Time required to run parallel runGDR: 70.72310972213745
Visualize GDR results with UMAPs#
[10]:
%%time
sc.pp.neighbors(adata,
use_rep='X_gdr',
n_neighbors=15,
random_state=10,
knn=True,
method="umap")
sc.tl.umap(adata)
computing neighbors
finished: added to `.uns['neighbors']`
`.obsp['distances']`, distances for each pair of neighbors
`.obsp['connectivities']`, weighted adjacency matrix (0:00:05)
computing UMAP
finished: added
'X_umap', UMAP coordinates (adata.obsm)
'umap', UMAP parameters (adata.uns) (0:00:22)

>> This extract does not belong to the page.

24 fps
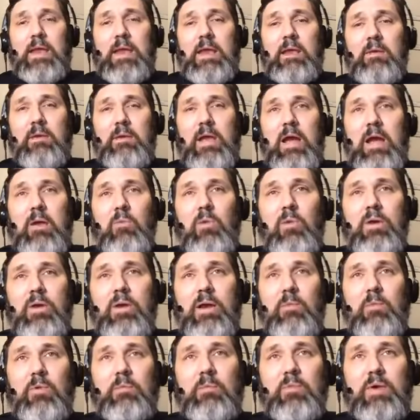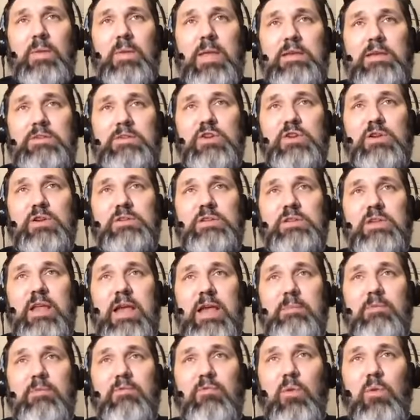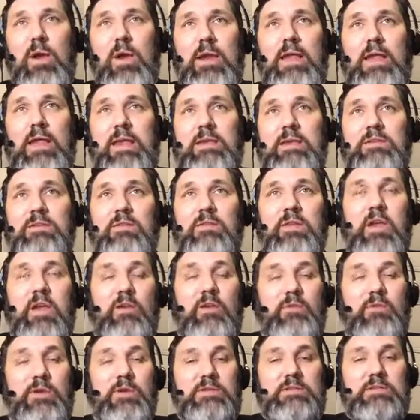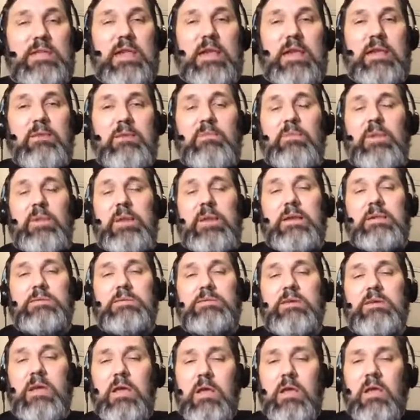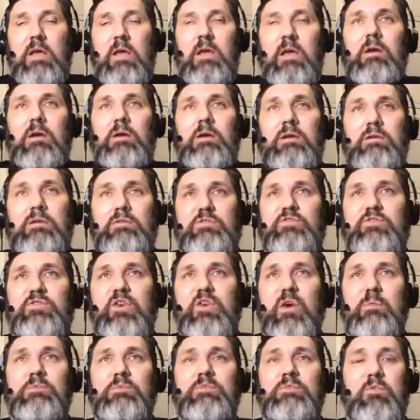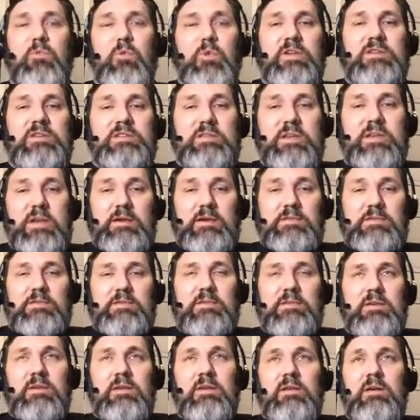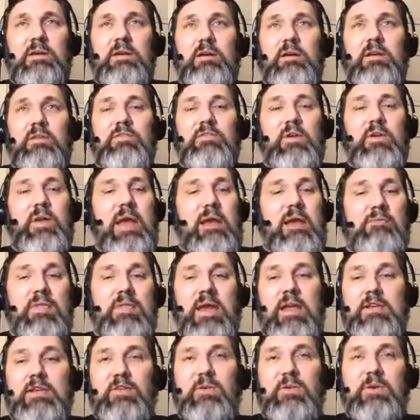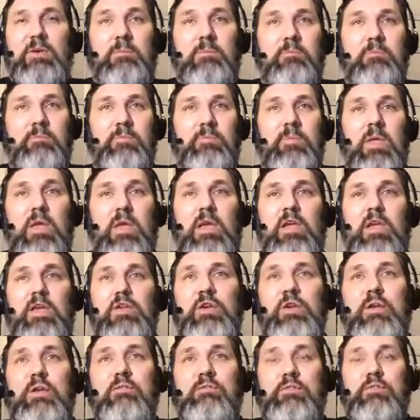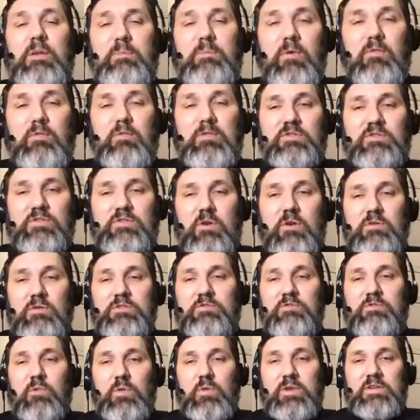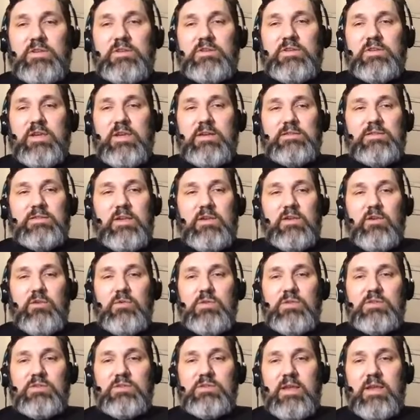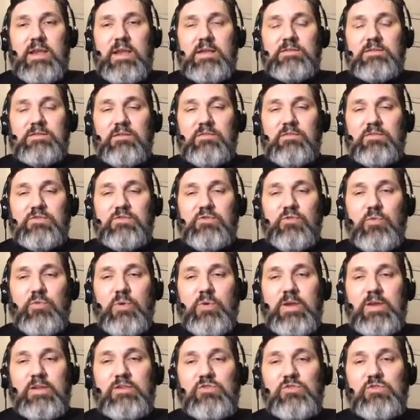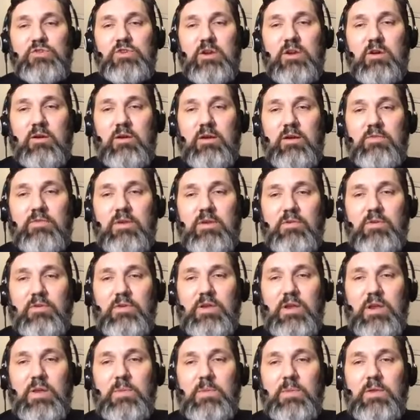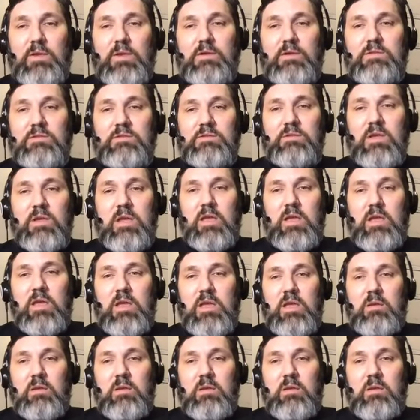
And I want to I want to bring that to you tonight before I get into the other exciting things. Uh, Psalms 46. Uh, if you have that, you can you can flip over to Psalms 46. You know this thing has a screen share. I've never done this.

CPU times: user 35.7 s, sys: 10.9 s, total: 46.7 s
Wall time: 28.3 s
[11]:
sc.pl.umap(adata,
color=['Sample','CellTypes'],
palette=piaso.pl.color.d_color4,
cmap=piaso.pl.color.c_color4,
size=10,
ncols=1,
frameon=False)
GDR effectively integrates batches and separates cell types using only dimensionality reduction, without additional integration methods.